▶ To do
Emit an exact copy of the lines running from the start of the records to the line containing "[0:02.00-0:02.40]", both included.

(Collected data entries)

::::

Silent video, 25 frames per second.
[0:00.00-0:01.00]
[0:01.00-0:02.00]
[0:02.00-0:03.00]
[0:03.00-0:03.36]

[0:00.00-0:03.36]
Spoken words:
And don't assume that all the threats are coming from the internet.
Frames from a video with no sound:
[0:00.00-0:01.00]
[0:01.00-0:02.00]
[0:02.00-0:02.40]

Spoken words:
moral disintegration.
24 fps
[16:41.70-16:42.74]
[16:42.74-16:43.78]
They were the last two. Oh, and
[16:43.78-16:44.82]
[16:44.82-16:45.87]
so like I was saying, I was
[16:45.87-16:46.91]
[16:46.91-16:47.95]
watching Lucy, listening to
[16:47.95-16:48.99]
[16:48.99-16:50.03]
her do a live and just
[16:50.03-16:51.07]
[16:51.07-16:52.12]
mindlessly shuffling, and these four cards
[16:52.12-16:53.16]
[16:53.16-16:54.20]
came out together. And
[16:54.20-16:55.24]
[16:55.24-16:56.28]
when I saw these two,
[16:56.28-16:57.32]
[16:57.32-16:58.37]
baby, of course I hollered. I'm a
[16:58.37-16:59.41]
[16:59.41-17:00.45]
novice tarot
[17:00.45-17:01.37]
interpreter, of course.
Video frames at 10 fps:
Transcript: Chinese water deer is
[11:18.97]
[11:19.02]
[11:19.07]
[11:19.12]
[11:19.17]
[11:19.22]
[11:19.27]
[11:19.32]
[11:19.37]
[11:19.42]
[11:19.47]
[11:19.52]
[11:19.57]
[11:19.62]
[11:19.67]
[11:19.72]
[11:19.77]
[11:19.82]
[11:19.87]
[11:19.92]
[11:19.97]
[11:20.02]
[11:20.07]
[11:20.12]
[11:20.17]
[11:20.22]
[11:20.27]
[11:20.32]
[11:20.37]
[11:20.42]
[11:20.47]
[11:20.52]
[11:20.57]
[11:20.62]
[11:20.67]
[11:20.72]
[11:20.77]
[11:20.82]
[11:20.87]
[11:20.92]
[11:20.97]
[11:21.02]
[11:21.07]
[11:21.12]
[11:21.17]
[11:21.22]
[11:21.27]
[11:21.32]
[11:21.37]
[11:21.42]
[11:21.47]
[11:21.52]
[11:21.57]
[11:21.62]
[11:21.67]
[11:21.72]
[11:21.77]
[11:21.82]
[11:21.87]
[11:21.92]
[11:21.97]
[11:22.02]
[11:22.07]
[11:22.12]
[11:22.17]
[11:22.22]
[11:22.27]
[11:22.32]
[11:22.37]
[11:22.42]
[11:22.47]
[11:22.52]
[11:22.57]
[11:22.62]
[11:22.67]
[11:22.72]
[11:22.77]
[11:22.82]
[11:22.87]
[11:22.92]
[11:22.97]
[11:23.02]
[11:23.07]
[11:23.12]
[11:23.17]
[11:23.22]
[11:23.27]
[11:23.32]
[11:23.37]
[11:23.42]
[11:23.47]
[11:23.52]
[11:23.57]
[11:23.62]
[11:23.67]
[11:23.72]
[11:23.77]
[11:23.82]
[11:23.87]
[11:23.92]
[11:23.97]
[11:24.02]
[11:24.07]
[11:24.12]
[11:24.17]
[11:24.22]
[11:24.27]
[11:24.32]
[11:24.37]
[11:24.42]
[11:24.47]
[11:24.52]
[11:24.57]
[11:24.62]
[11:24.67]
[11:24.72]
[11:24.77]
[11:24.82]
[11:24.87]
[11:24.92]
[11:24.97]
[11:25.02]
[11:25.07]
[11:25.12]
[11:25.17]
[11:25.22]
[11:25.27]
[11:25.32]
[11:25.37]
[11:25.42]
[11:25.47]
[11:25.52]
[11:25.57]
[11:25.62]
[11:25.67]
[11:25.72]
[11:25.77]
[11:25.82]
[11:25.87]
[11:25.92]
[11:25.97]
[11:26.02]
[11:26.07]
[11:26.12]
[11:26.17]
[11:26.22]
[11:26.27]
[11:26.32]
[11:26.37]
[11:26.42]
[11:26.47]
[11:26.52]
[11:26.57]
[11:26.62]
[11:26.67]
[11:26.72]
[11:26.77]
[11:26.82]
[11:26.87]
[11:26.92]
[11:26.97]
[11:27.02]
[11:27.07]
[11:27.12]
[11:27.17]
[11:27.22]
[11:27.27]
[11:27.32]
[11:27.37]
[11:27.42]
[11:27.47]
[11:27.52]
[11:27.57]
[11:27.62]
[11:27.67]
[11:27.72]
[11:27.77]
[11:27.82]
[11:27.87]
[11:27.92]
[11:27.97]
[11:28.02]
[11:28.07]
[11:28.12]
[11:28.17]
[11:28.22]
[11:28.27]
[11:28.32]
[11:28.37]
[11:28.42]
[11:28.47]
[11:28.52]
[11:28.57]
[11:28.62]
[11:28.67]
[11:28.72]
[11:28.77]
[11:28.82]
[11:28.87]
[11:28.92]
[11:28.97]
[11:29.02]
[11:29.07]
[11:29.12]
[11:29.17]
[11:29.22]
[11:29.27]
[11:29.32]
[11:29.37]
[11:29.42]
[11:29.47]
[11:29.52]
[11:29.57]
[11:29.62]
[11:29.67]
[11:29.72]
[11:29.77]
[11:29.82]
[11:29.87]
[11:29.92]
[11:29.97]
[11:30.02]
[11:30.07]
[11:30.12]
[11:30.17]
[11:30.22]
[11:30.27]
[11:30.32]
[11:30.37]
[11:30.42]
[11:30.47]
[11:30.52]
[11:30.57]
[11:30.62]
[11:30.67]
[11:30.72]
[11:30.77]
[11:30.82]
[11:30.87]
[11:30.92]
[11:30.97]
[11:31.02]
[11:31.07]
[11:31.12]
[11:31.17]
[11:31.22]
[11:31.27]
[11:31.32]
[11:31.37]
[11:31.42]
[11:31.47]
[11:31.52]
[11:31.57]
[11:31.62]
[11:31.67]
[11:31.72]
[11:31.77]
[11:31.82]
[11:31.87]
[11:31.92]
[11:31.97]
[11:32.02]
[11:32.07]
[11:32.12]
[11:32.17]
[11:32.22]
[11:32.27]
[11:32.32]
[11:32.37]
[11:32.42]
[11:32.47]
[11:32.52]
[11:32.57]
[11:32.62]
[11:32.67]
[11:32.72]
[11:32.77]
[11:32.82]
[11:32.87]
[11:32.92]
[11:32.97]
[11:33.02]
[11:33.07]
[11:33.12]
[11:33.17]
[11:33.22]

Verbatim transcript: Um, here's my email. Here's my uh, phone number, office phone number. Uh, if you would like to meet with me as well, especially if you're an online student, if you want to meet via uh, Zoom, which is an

::::

▶ Exercise result
Silent video, 25 frames per second.
[0:00.00-0:01.00]
[0:01.00-0:02.00]
[0:02.00-0:03.00]
[0:03.00-0:03.36]

[0:00.00-0:03.36]
Spoken words:
And don't assume that all the threats are coming from the internet.
Frames from a video with no sound:
[0:00.00-0:01.00]
[0:01.00-0:02.00]
[0:02.00-0:02.40]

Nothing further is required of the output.